%%

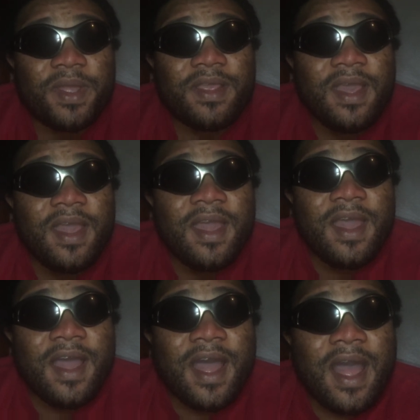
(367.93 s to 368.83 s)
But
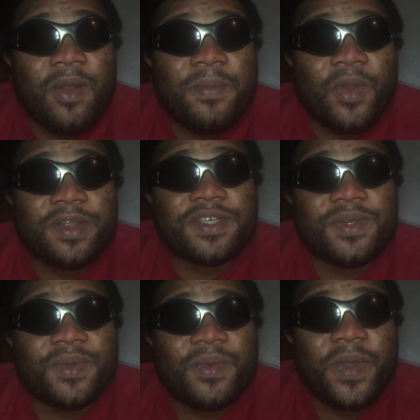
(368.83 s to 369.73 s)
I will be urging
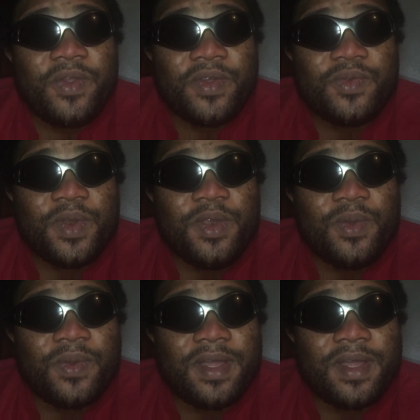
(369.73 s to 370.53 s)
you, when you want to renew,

%%

Aim of the exercise —
Set down the data above word for word, leaving every picture out.

Response to the exercise —
(367.93 s to 368.83 s)
But
(368.83 s to 369.73 s)
I will be urging
(369.73 s to 370.53 s)
you, when you want to renew,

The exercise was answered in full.